• _PROBLEM DESCRIPTION_
Each entry should be restated word for word, with all pictures left out.

• _Stored items from a collection_
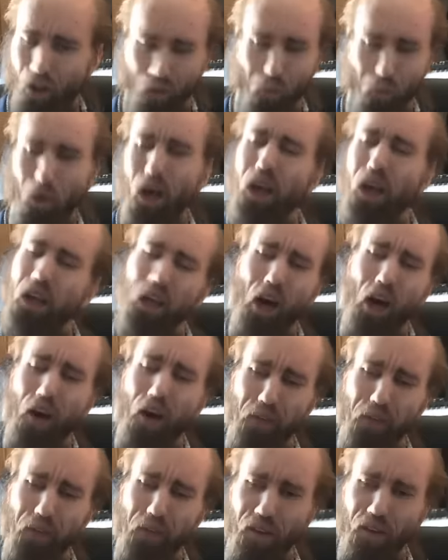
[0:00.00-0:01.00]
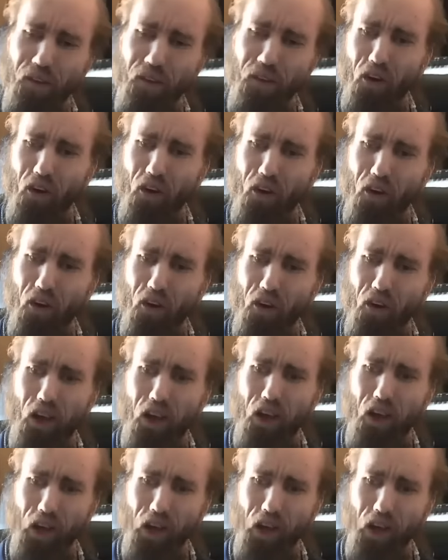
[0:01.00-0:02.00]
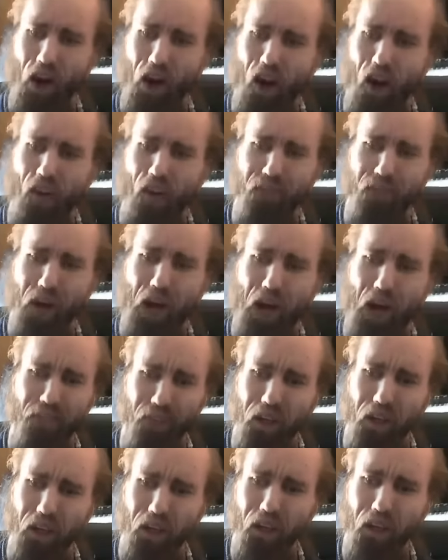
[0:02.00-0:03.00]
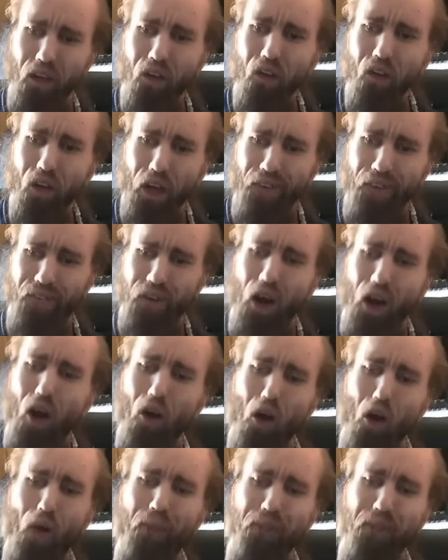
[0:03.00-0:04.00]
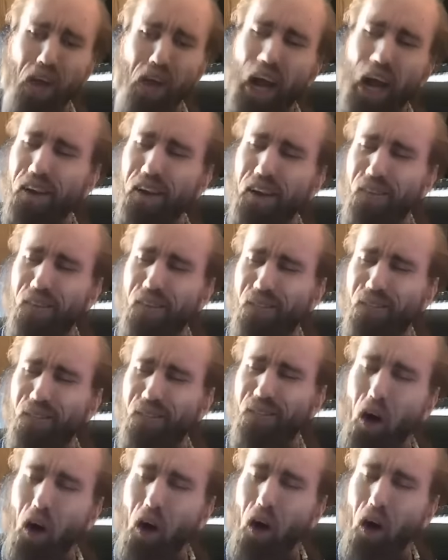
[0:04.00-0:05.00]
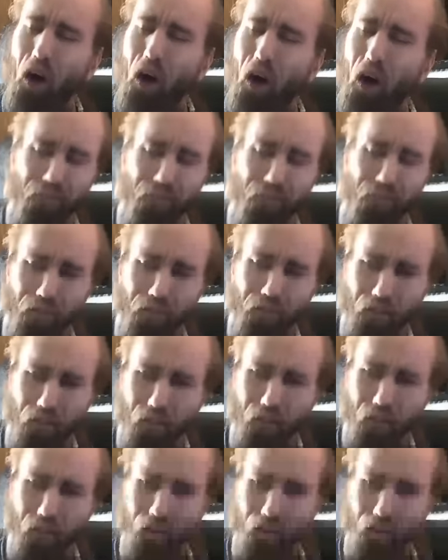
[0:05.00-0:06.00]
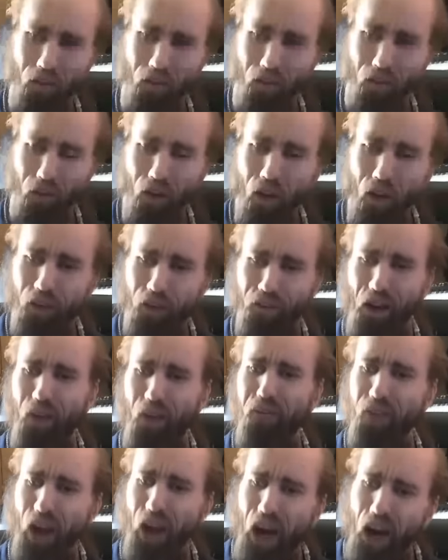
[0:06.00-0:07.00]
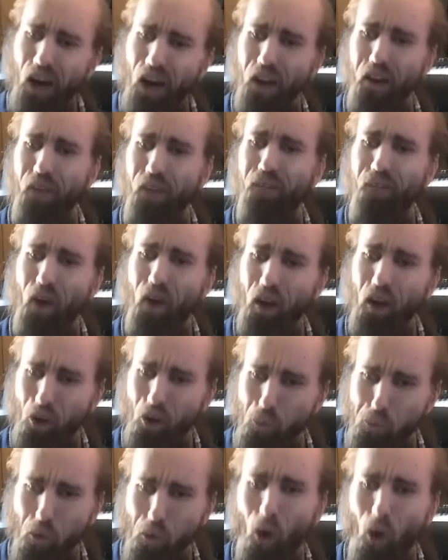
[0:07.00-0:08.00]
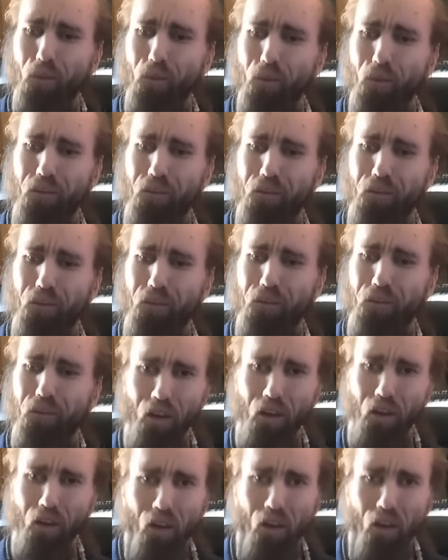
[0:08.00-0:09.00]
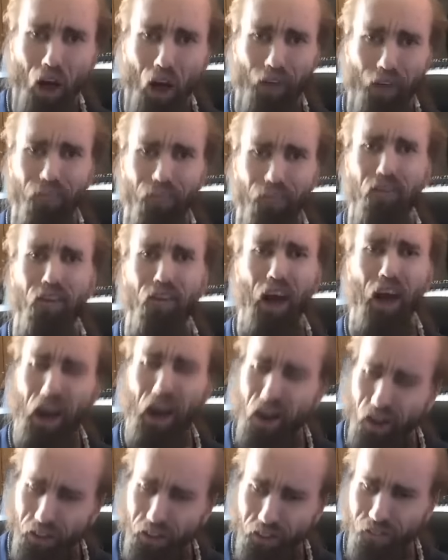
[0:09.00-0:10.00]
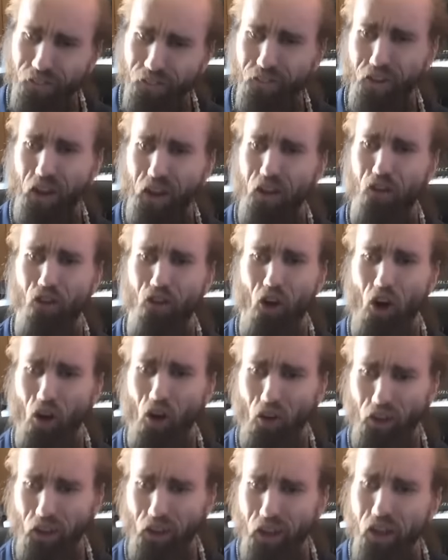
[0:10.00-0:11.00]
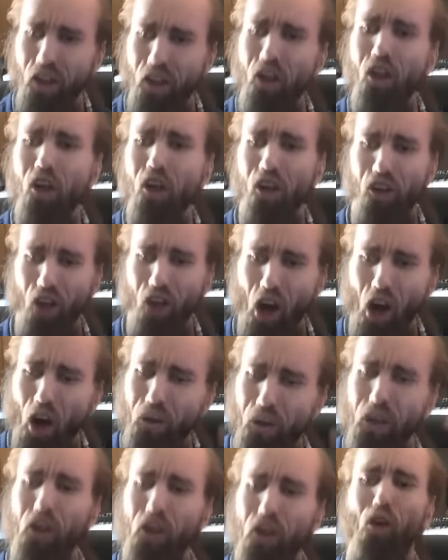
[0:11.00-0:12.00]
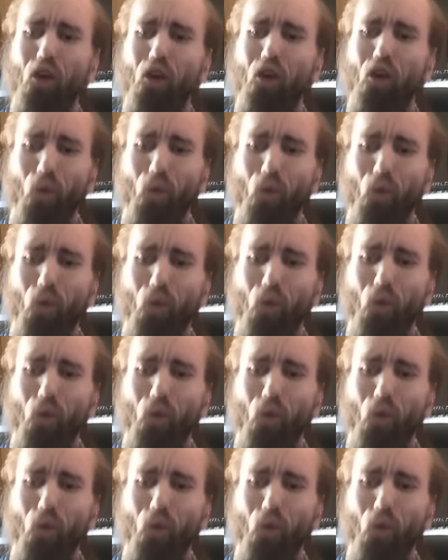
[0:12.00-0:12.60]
Because one of y'all motherfuckers is going to get hurt by me if y'all don't back the fuck up. Because I'm tired of the fucking bullshit. I'm tired of the shit talking. Y'all need to grow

• _OUTPUT OF THE EXERCISE_
[0:00.00-0:01.00]
[0:01.00-0:02.00]
[0:02.00-0:03.00]
[0:03.00-0:04.00]
[0:04.00-0:05.00]
[0:05.00-0:06.00]
[0:06.00-0:07.00]
[0:07.00-0:08.00]
[0:08.00-0:09.00]
[0:09.00-0:10.00]
[0:10.00-0:11.00]
[0:11.00-0:12.00]
[0:12.00-0:12.60]
Because one of y'all motherfuckers is going to get hurt by me if y'all don't back the fuck up. Because I'm tired of the fucking bullshit. I'm tired of the shit talking. Y'all need to grow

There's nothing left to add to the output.